# Exercise aim:
Could the data below be printed out exactly, with the pictures left out?

(Saved entries)
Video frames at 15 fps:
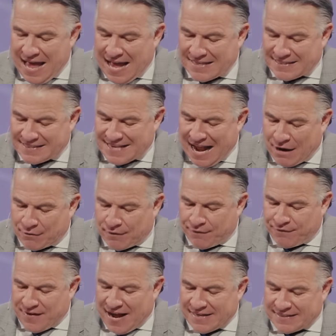and
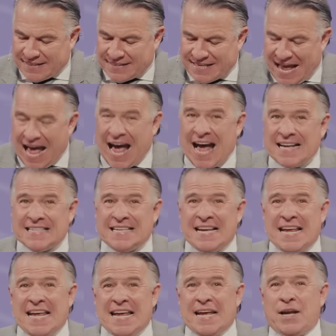sacrifices
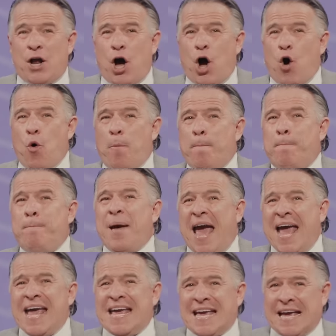as in
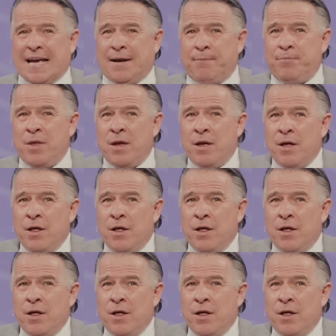obeying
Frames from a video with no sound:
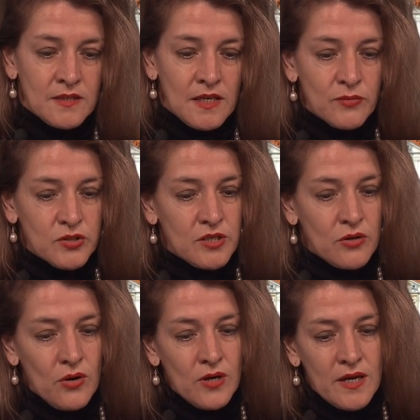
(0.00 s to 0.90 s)
That was the
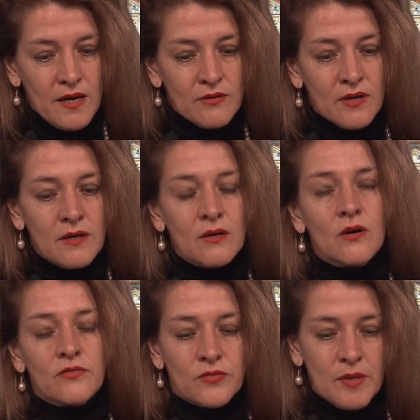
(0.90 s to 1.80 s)
early era
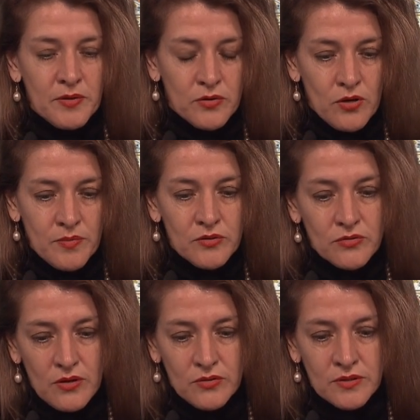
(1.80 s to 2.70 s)
of rapid urban
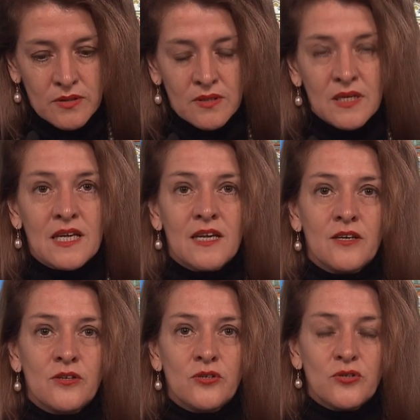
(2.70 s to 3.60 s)
growth.
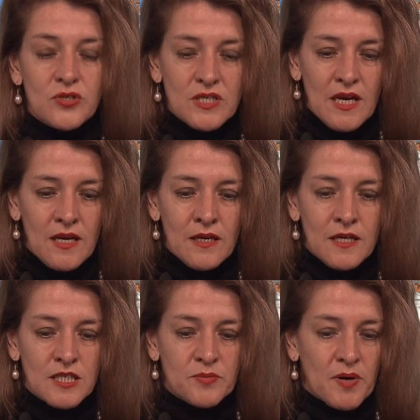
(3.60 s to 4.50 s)
Today,
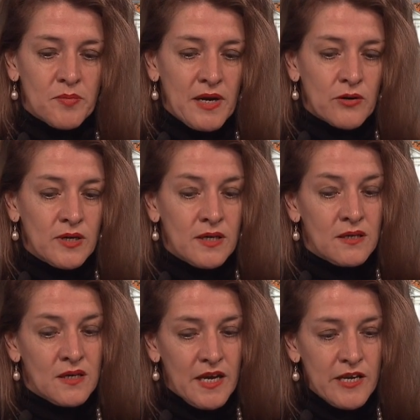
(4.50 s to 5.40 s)
it is primarily
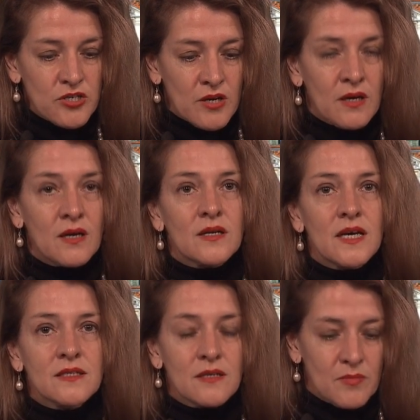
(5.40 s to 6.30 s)
in Asia and
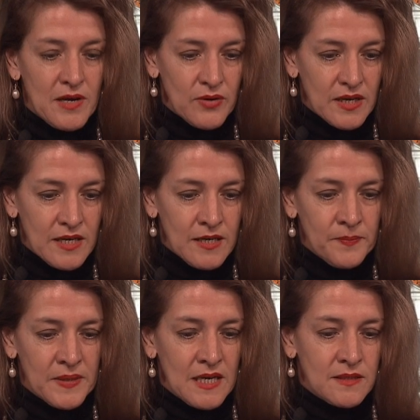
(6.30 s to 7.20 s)
Latin America
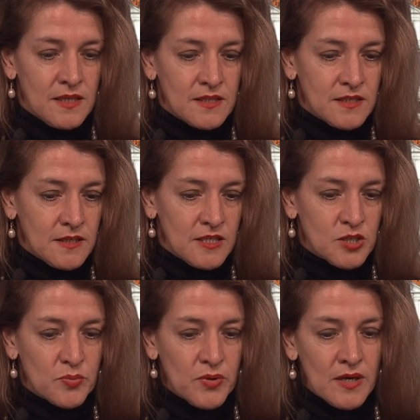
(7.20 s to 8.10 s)
that cities
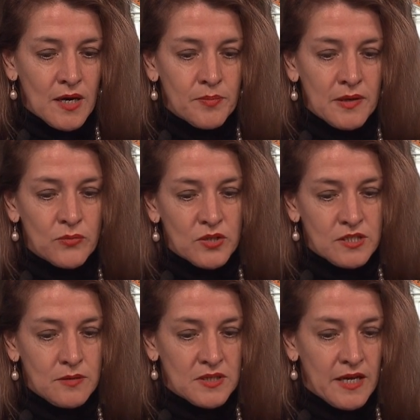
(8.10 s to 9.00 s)
spring up in what
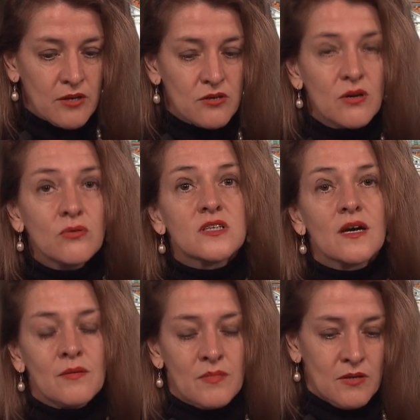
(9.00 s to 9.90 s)
seems like no
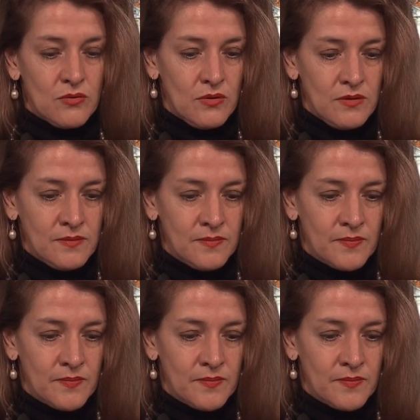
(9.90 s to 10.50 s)
time at all.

# Exercise result:
Video frames at 15 fps:
and
sacrifices
as in
obeying
Frames from a video with no sound:
(0.00 s to 0.90 s)
That was the
(0.90 s to 1.80 s)
early era
(1.80 s to 2.70 s)
of rapid urban
(2.70 s to 3.60 s)
growth.
(3.60 s to 4.50 s)
Today,
(4.50 s to 5.40 s)
it is primarily
(5.40 s to 6.30 s)
in Asia and
(6.30 s to 7.20 s)
Latin America
(7.20 s to 8.10 s)
that cities
(8.10 s to 9.00 s)
spring up in what
(9.00 s to 9.90 s)
seems like no
(9.90 s to 10.50 s)
time at all.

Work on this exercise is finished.